How to force approxPolyDP() to return only the best 4 corners? - Opencv 2.4.2

Question

well the question says it all

I have some contour and I want to get the best quadrangular out of it

Answer 1

I believe you can perform a binary search on epsilon value to find best simplification.

The code:

def simplify_contour(contour, n_corners=4):
    '''
    Binary searches best `epsilon` value to force contour 
        approximation contain exactly `n_corners` points.

    :param contour: OpenCV2 contour.
    :param n_corners: Number of corners (points) the contour must contain.

    :returns: Simplified contour in successful case. Otherwise returns initial contour.
    '''
    n_iter, max_iter = 0, 100
    lb, ub = 0., 1.

    while True:
        n_iter += 1
        if n_iter > max_iter:
            return contour

        k = (lb + ub)/2.
        eps = k*cv2.arcLength(contour, True)
        approx = cv2.approxPolyDP(contour, eps, True)
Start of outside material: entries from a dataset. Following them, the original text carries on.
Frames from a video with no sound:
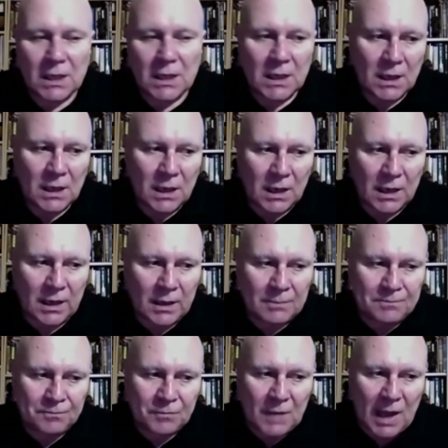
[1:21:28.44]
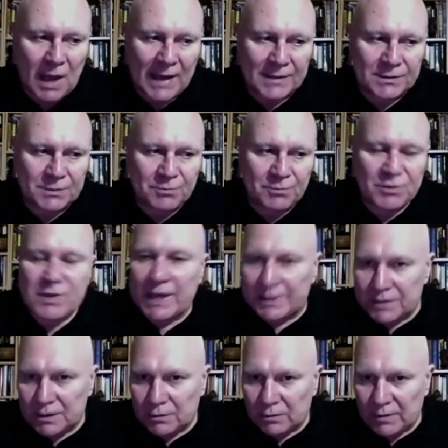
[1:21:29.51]
and
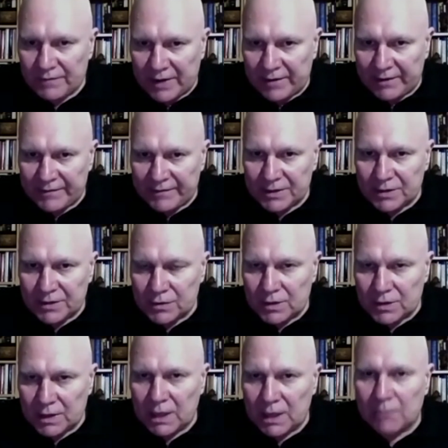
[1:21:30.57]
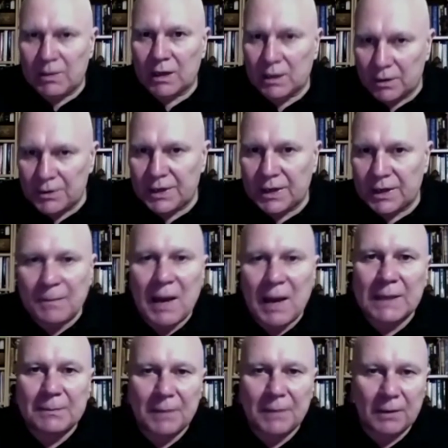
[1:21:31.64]
presented all of our evidence to him, including a
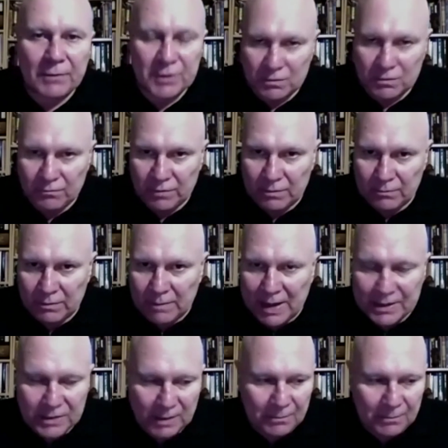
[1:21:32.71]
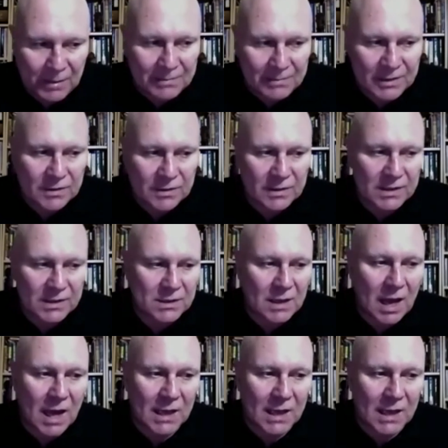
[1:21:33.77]
paper which remains unpublished to this day.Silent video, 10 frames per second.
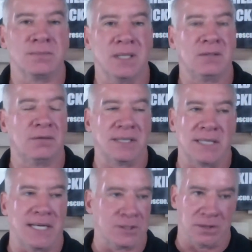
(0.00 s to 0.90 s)
And direct
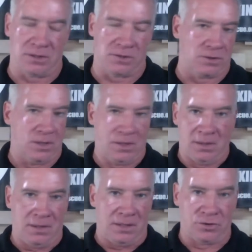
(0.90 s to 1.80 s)
action
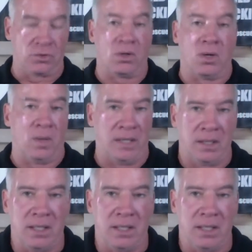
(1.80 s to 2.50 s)
is growing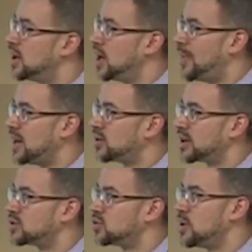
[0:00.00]
Am I
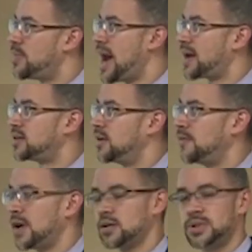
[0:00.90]
looking to impact the
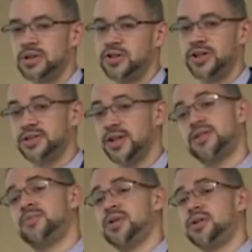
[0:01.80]
availability or
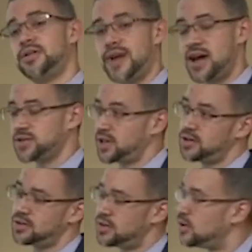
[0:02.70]
accessibility of
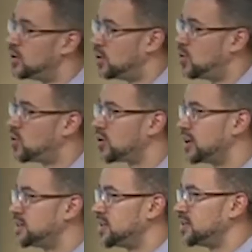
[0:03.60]
housing? Or
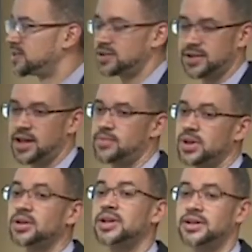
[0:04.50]
is it
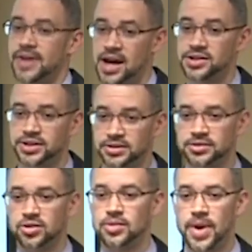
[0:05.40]
sustainability of housing?
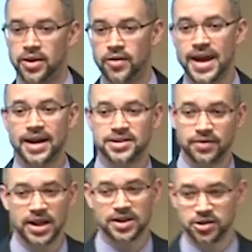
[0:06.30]
So depending on the
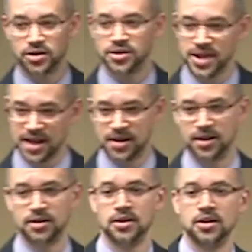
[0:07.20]
activity that you're
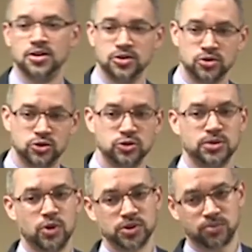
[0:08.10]
undertaking, you choose the
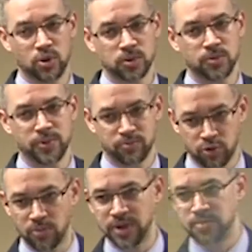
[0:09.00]
most appropriate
        if len(approx) > n_corners:
            lb = (lb + ub)/2.
        elif len(approx) < n_corners:
            ub = (lb + ub)/2.
        else:
            return approx

Answer 2

I had a problem with cards with rounded corners where even if I got approxPolyDP() to return only 4 points/edges it was never the best because the "corners" were frequently picked to be closer to these rounded edges. My solution involved increasing the number of points returned to follow the corners and then my problem allowed me to relatively safely assume that the four longest edges found represented the sides. Take these four longest edges in order and find where each pair intersects and you have the points of the quad.
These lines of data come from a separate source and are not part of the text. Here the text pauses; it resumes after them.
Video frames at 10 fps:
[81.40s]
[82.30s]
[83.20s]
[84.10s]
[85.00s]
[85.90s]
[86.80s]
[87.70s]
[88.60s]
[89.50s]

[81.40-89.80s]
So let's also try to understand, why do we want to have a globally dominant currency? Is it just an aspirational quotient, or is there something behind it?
As a bonus you already have the lengths so you can feed the points to your perspective transform in the right order so it doesn't get squashed and stretched the wrong way.

Answer 3

You have to find an appropriate value for epsilon by using the method of nested intervals, since the number of points increases with decreasing epsion. It may be possible, that the value of 4 corner points cannot be reached though, since the number of points may jump from 3 to 5 at a certain value of epsilon.

If you want to exclude this case, you might need to implement the Ramer–Douglas–Peucker algorithm yourself and modify it, so a given number of points will be returned. (By the way, you're asking for the 'best' 4 corners. You have to specify what best means. approxPolyDp() does not claim an optimal solution!)

Other than that, I see no way to force approxPolyDP() to return 4 points.